A transaction can be terminated in two ways: committed or aborted (rolled
back). When a transaction is committed, all changes made within it are made
durable (forced on to stable storage, e.g., disk). When a transaction is
aborted, all the changes are undone. Atomic transactions can also be nested;
the effects of a nested transaction are provisional upon the commit/abort
of the outermost (top-level) atomic transaction.
Commit Protocol
A two-phase commit protocol is required to guarantee that all the transaction
participants either commit or abort any changes made. Figure 1 illustrates
the main aspects of the commit protocol: during phase one, the transaction
coordinator, C, attempts to communicate with all the transaction participants,
A and B, to determine whether they’ll commit or abort. An abort reply from
any participant acts as a veto, causing the entire transaction to abort.
Based upon these (lack of) responses, the coordinator decides whether to
commit or abort the transaction.

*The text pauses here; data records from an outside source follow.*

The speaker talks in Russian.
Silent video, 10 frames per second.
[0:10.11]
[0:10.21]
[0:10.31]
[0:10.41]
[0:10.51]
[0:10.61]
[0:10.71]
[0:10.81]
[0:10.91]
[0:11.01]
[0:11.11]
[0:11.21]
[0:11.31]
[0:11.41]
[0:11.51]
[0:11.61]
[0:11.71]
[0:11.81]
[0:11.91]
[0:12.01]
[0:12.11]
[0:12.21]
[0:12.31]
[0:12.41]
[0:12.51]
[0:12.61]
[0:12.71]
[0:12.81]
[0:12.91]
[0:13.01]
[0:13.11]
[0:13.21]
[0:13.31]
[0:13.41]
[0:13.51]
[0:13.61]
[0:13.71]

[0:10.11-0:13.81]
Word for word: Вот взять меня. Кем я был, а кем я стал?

If the transaction will commit, the coordinator
records this decision on stable storage and the protocol enters phase two,
where the coordinator forces the participants to carry out the decision.

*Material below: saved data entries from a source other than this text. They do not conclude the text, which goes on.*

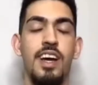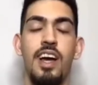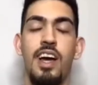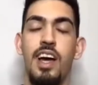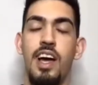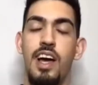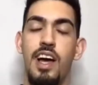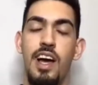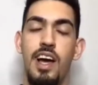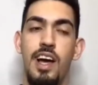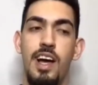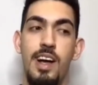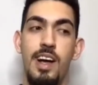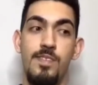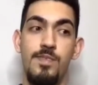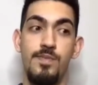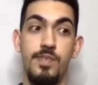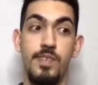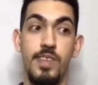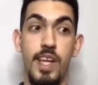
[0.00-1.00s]
Ah,
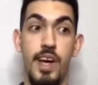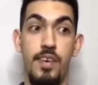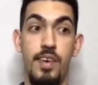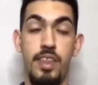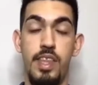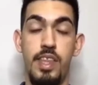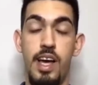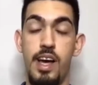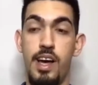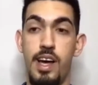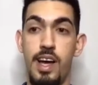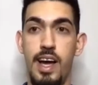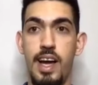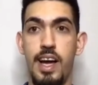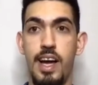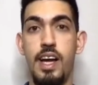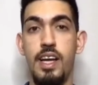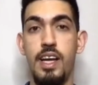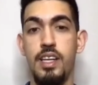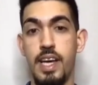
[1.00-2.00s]
la verdad,
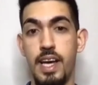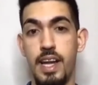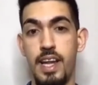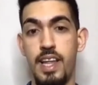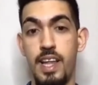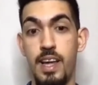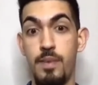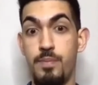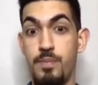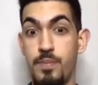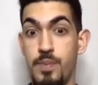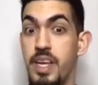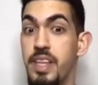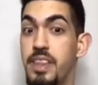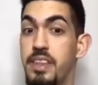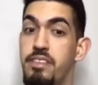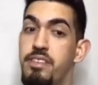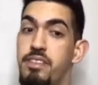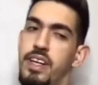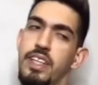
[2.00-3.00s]
acá en Canadá es bien
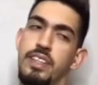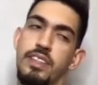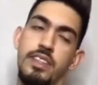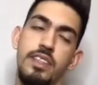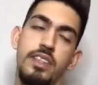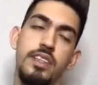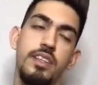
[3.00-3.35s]
diferente.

The coordinator also informs the participants if the transaction aborts.
Figure 1:
When each participant receives the coordinator’s phase-one message,
they record sufficient information on stable storage to either commit or
abort changes made during the transaction. After returning the phase-one
response, each participant that returned a commit response must remain blocked
until it has received the coordinator’s phase-two message. Until they receive
this message, these resources are unavailable for use by other transactions.
If the coordinator fails before this message is delivered, these resources
remain blocked. However, if crashed machines eventually recover, crash recovery
mechanisms can be employed to unblock the protocol and terminate the transaction.
A participant’s role depends on the application in which it occurs.
For example, a J2EE JTA XAResource is a participant that typically controls
the fate of work performed on a database (e.g., Oracle) within the scope
of a specific transaction.
Note: The two-phase commit protocol that most transaction systems
use is not client/server-based. It simply talks about a coordinator and participants,
and makes no assumption about where they’re located. Different implementations
of the protocol may impose certain restrictions about locality, but these
are purely implementation choices.
What Is an End-to-End Transaction?
In this section I use the Web as an example of where end-to-end transactionality
integrity is required. However, there are other areas (e.g., mobile) that
are equally valid. Transposing the issues mentioned here to these other areas
should be relatively straightforward.
Atomic transactions, with their “all-or-nothing” property, are a well-known
technique for guaranteeing application consistency in the presence of failures.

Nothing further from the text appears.